Hinsichtlich des weiteren, den Kündigungsgrund des § 30 Abs 2 Z 6 MRG betreffenden Aufhebungsgrundes hat das Berufungsgericht zutreffend dargelegt, daß der bisher festgestellte Sachverhalt zur Beurteilung nicht ausreicht.

Voraussetzung für das Vorliegen dieses Kündigungsgrundes ist nach ständiger Rechtsprechung einerseits das Fehlen einer regelmäßigen Verwendung der Wohnung zu Wohnzwecken, andererseits der Mangel eines dringenden Wohnbedürfnisses des Mieters oder eintrittsberechtigter Personen (MietSlg 46.379, 46.380, WoBl 1993, 139; Würth in Rummel, ABGB2 Rz 31 zu § 30 MRG). Beweispflichtig für das Fehlen einer regelmäßigen Verwendung ist der Vermieter (Würth/Zingher, Miet- und Wohnrecht19 Rz 39 zu § 30 MRG).

Nach ständiger Rechtsprechung erfüllt die Benützung zweier Wohnungen an sich noch nicht den genannten Kündigungsgrund, wenn der Mieter - oder eintrittsberechtigte Personen - die Wohnung wenigstens während eines beachtlichen Zeitraums im Jahr oder mehrere Tage in der Woche (MietSlg 40.458, 46.379; Würth aaO Rz 32 zu § 30 MRG) als wirtschaftlichen und familiären Mittelpunkt ausnützen (MietSlg 34.468, 38.464, 40.459, 46.380 ua; Würth/Zingher aaO Rz 41 zu § 30 MRG; WoBl 1993, 139).

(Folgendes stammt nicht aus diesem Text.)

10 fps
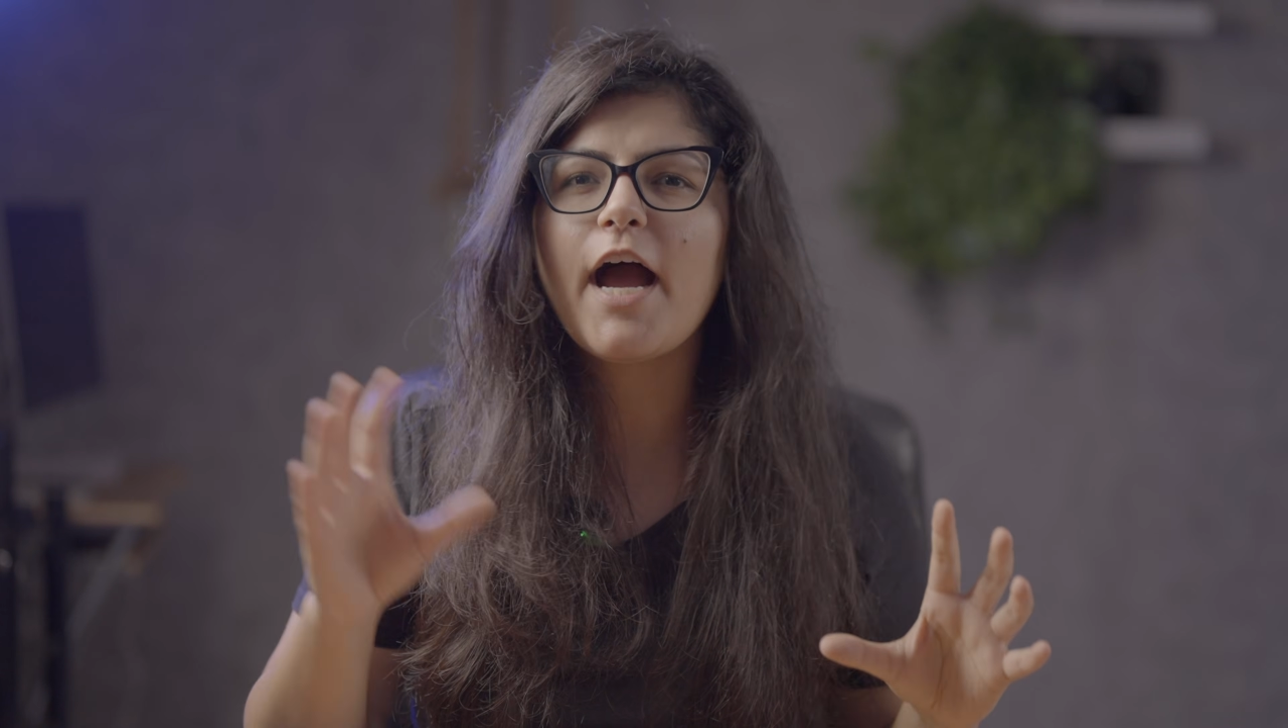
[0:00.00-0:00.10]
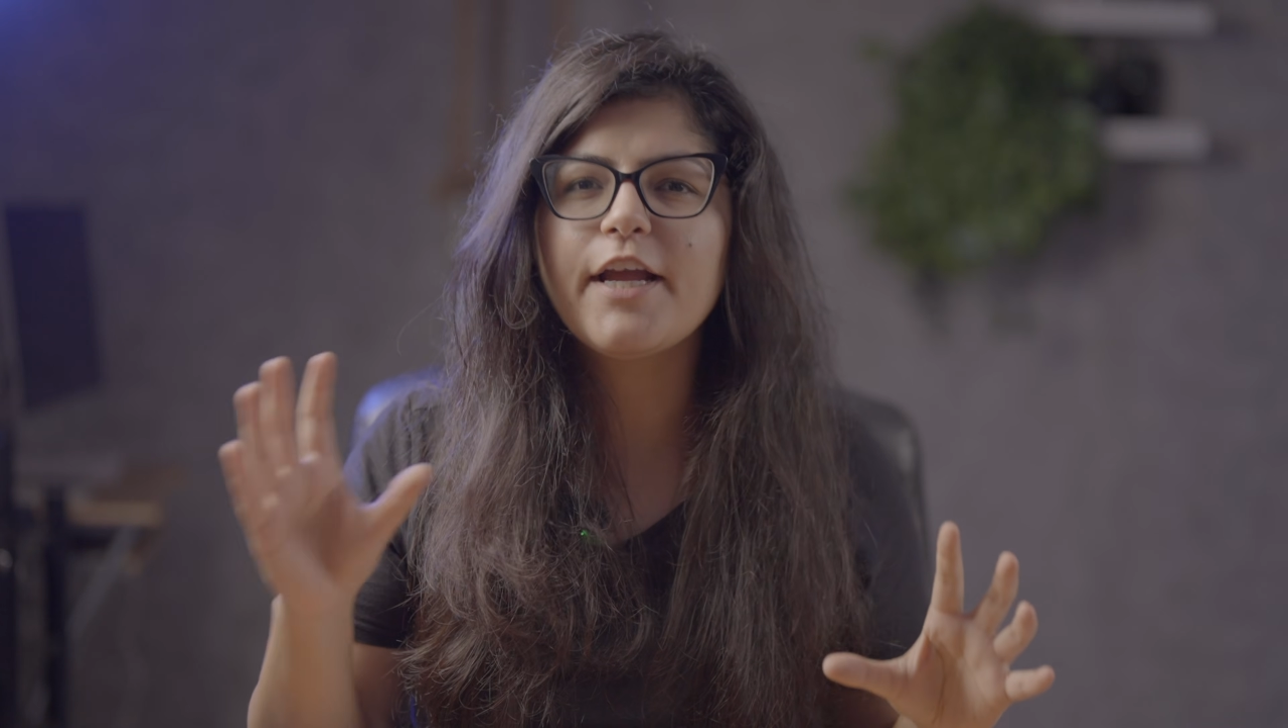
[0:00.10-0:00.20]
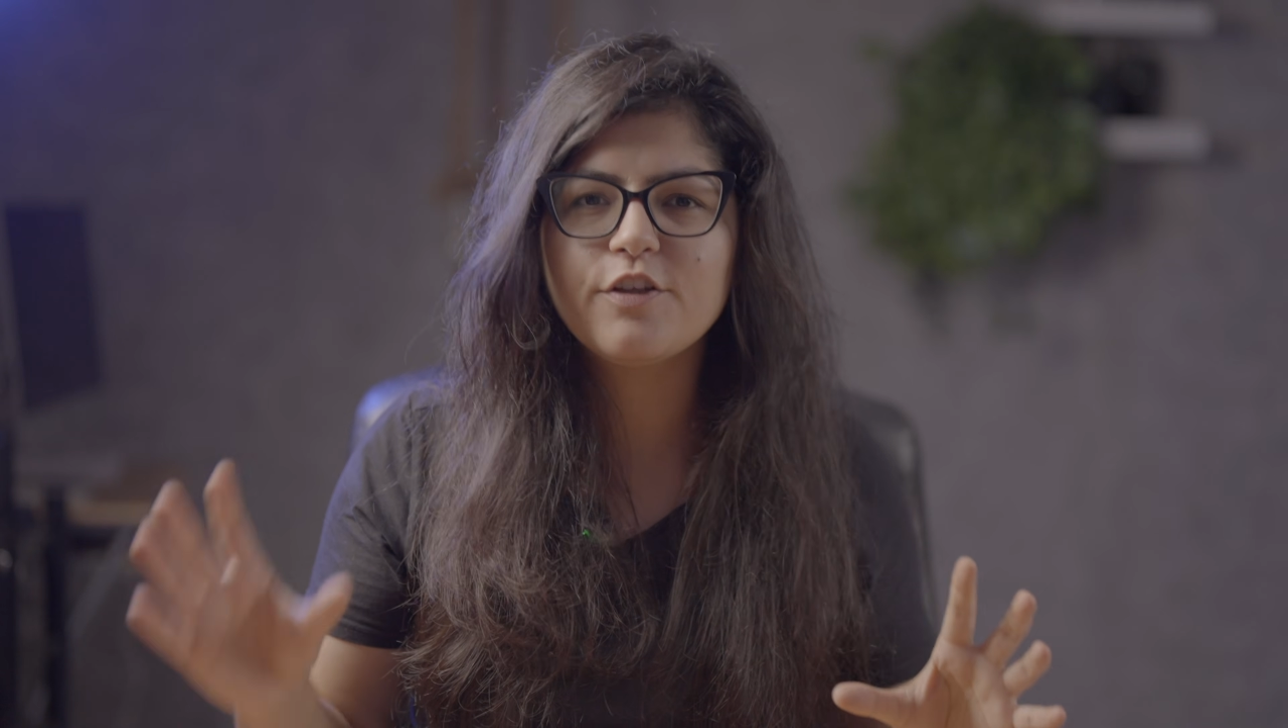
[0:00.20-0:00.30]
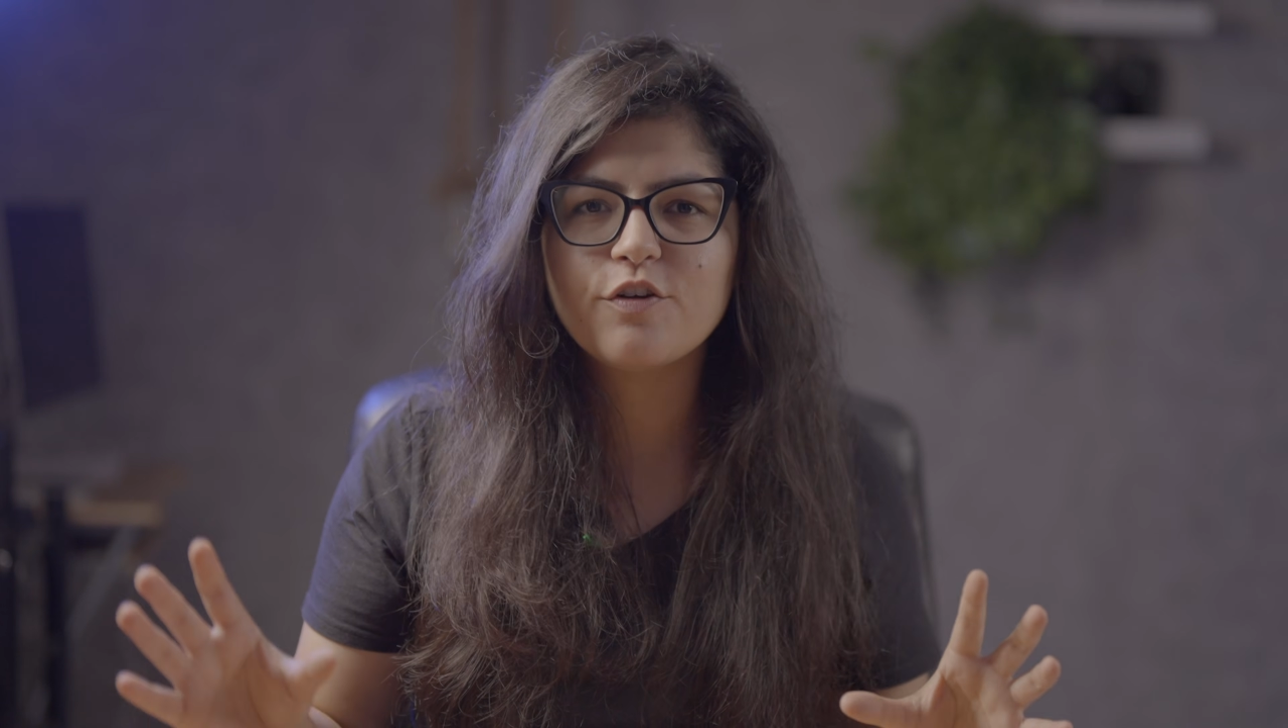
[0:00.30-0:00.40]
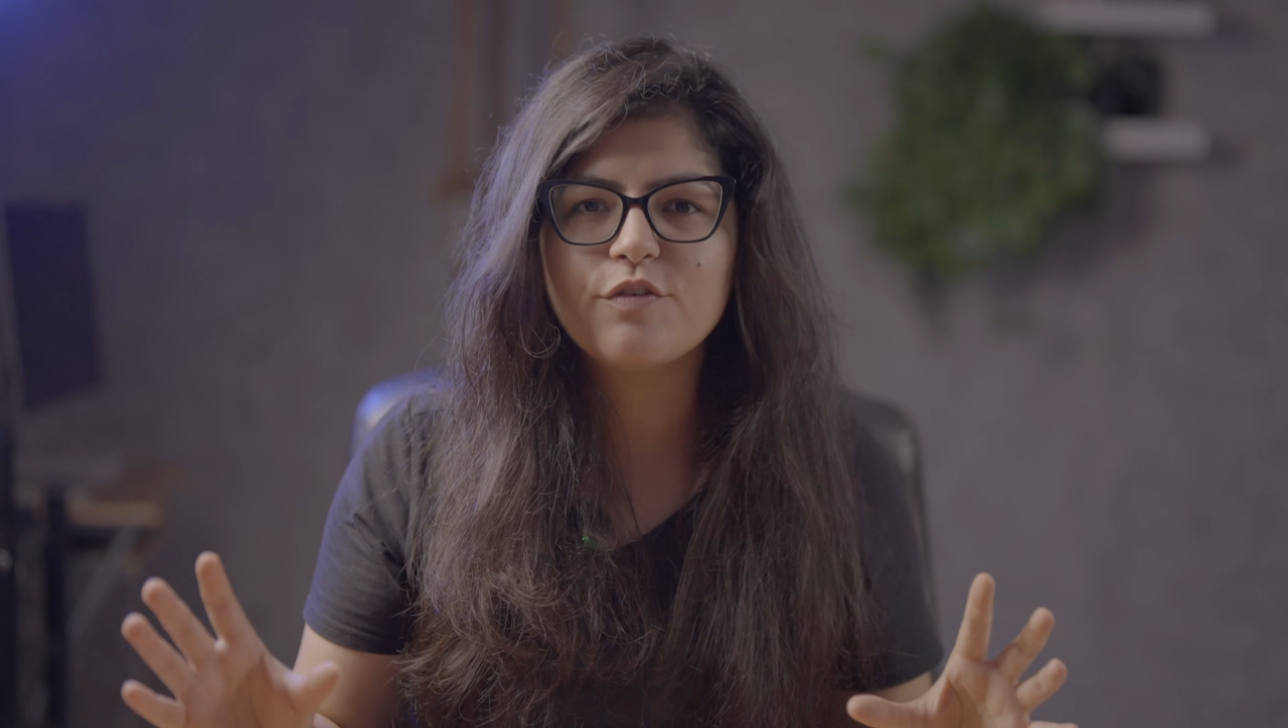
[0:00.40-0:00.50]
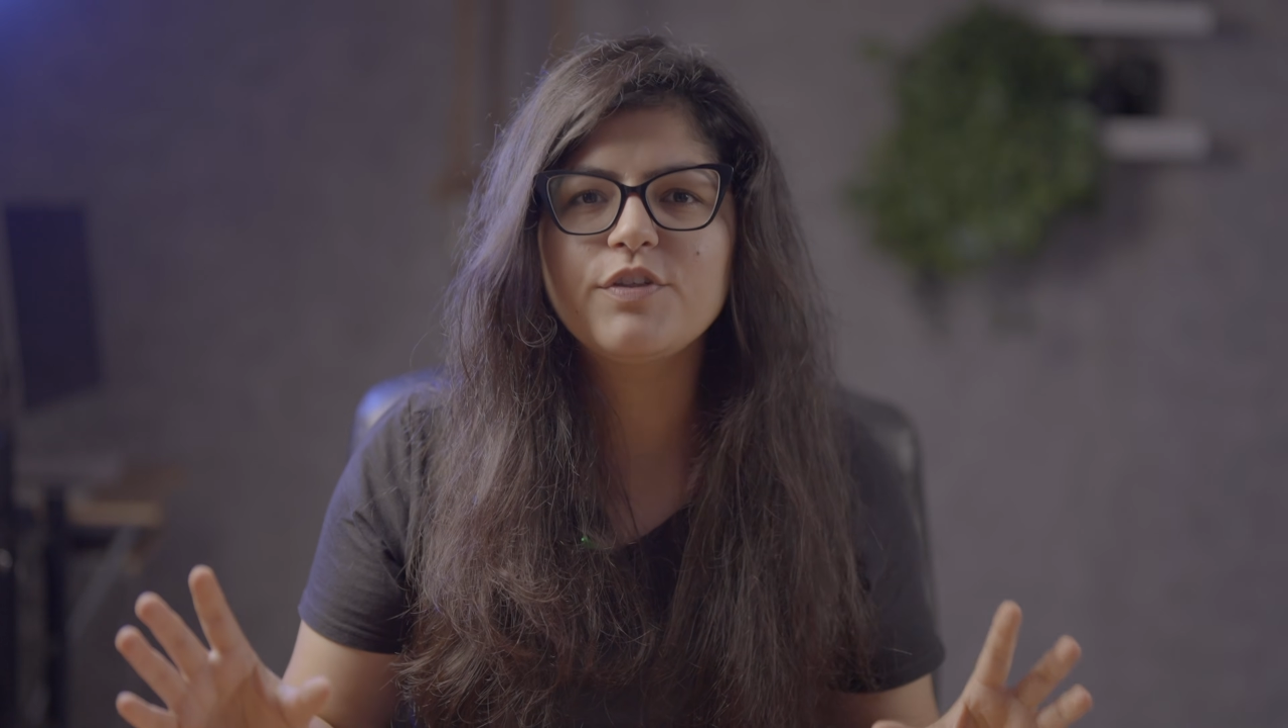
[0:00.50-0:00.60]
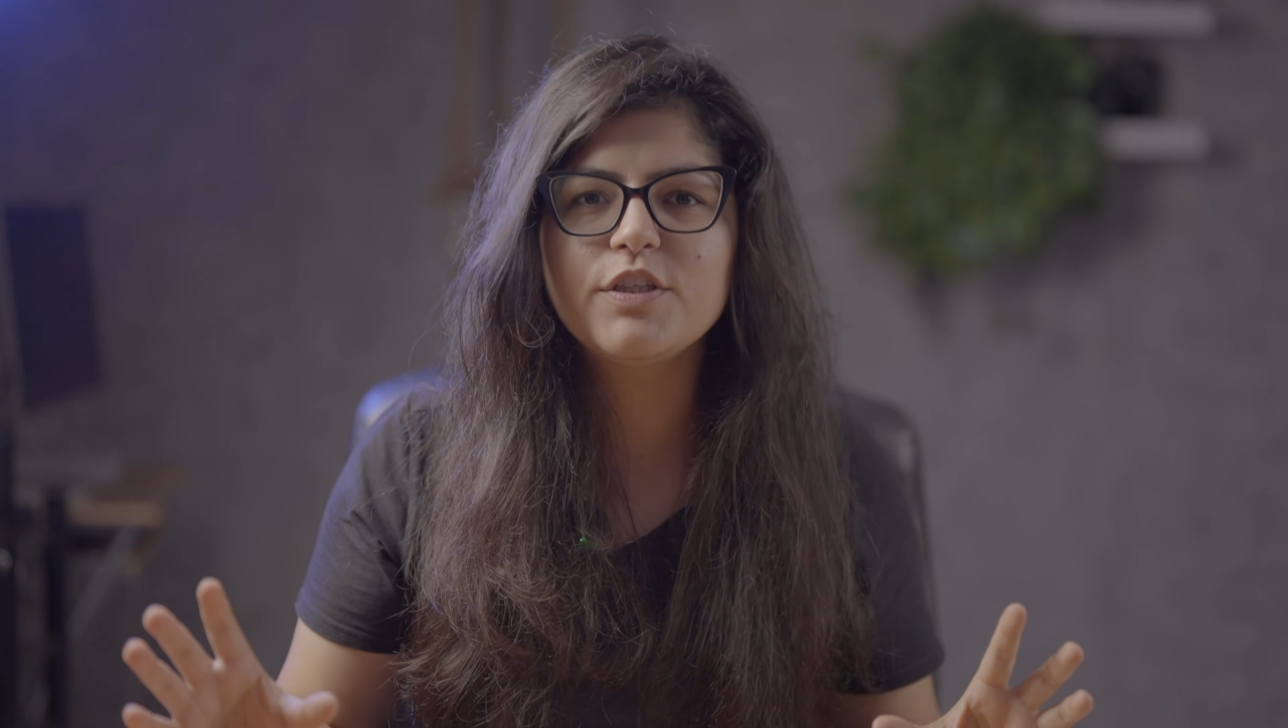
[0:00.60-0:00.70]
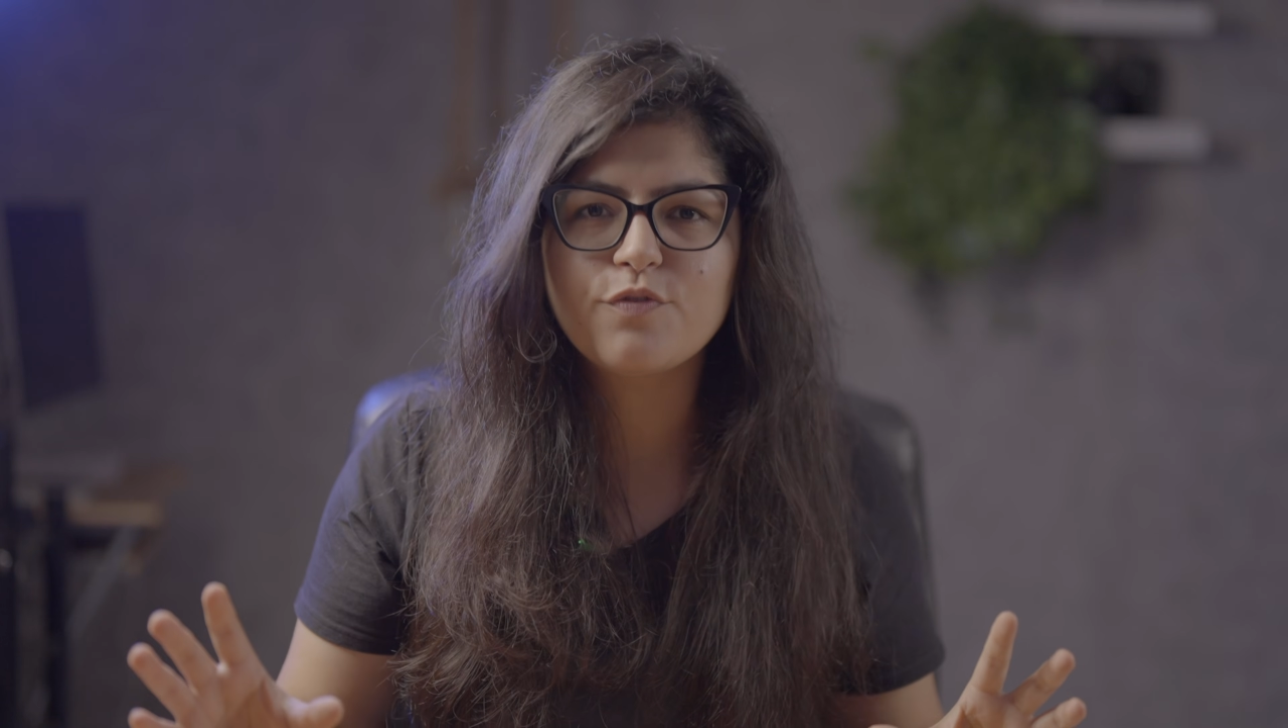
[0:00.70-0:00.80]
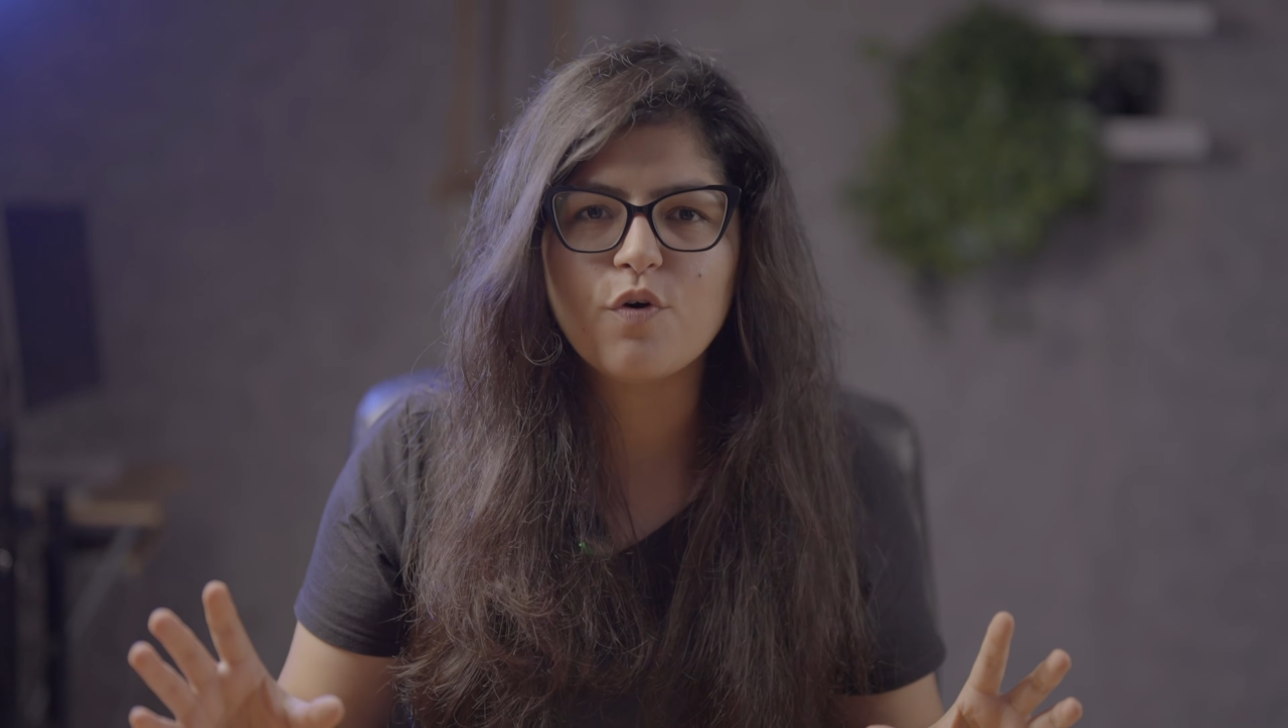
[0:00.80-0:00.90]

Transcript: either of these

Die Wohnung darf nur nicht als gelegentliches Absteigquartier verwendet werden (MietSlg 46.379; WoBl 1993, 139 mwH), das Interesse an der Wohnung muß über das der bloßen Bequemlichkeit hinausgehen (MietSlg 34.468, WoBl 1993, 139). Auch reichen gelegentliche einzelne Verrichtungen, wie Baden, Wäschewaschen oder ähnliches nicht aus, um eine Benützung für Wohnzwecke anzunehmen (WoBl 1993, 139), wohl aber genügt es für die Aufrechterhaltung des Mietverhältnisses, daß die aufgekündigte Wohnung zumindest in mancher Beziehung noch Mittelpunkt der wirtschaftlichen Tätigkeit und des Familienlebens des Mieters ist (MietSlg 40.459, 46.379 ua).

Ob diese Voraussetzungen vorliegen, kann dem bisher festgestellten Sachverhalt nicht entnommen werden, so daß sich die vom Berufungsgericht aufgetragene Verfahrensergänzung als erforderlich erweist.

Sollte der dann festgestellte Sachverhalt ergeben, daß der Beklagte die Wohnung seit 1988 nicht mehr regelmäßig zu Wohnzwecken verwendet (und schon damals an seinen Bruder weitergegeben hat), wäre zu klären, ob in den Jahren vor Weitergabe des Mietgegenstandes ein gemeinsamer Haushalt mit dem Bruder als einer allenfalls eintrittsberechtigten Person im Sinn des § 14 Abs 3 MRG bestanden hat.

Der gegen den Aufhebungsbeschluß des Berufungsgerichtes erhobene Rekurs ist daher insgesamt nicht berechtigt.

Die Kostenentscheidung beruht auf den §§ 41, 50 und 52 Abs 1 Satz 2ZPO.